On September 14th, 1935, work began on Mackay Port, with the laying of the first foundation stone. The opening of the port four years later attracted a number of VIPs, who had travelled from Brisbane on the ship the Sydney Star especially for the occasion. The opening of the port was also watched by a massive crowd.

Major New Sugar Terminal

A significant development at the Mackay Port occurred in 1952, when it was approved that a major new terminal could be built. It was a terminal that was to capitalise on the fact that Mackay is Australia's sugar capital. The terminal was designed to handle bulk sugar, and, when it opened in 1957, it became the largest shed for storing sugar anywhere in the world.

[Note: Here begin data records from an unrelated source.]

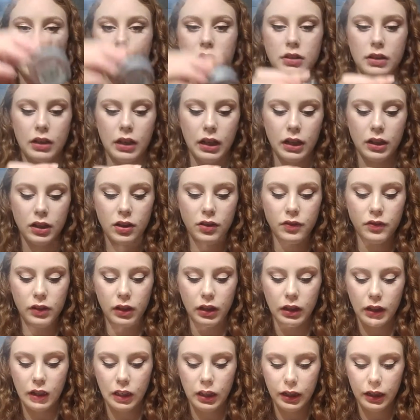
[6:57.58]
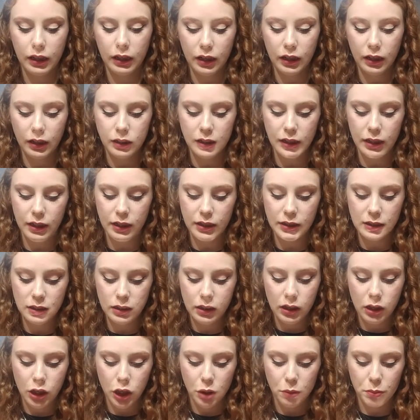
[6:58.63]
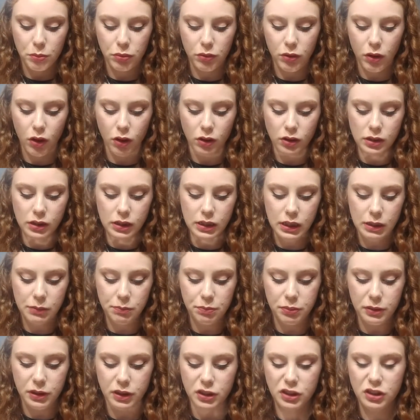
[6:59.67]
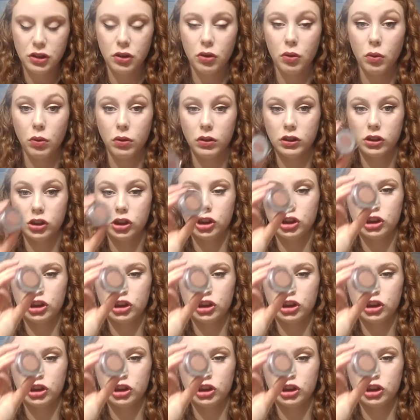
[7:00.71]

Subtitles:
So it's kind of like this bronzy burnt orange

In October of 1989, an expansion by Mackay Seaport resulted in an agreement with Mackay Airport. This came to an end in December 2008.

The Mackay Marina

Another development, in 1998, saw the opening of the the Mackay Marina. The marina and Marina Village has developed into an area favoured by visitors, who take advantage of relaxing along the Harbour Beach shoreline.

In July 2009, the Mackay Ports Limited name disappeared, and the port came under the more general name of North Queensland Bulk Ports Organisation. This organisation is now known as the North Queensland Bulk Ports Corporation.

A major event, Cyclone Ului, affected the Mackay Port in 2010. The damage caused by the category 3 cyclone has, though, since been repaired.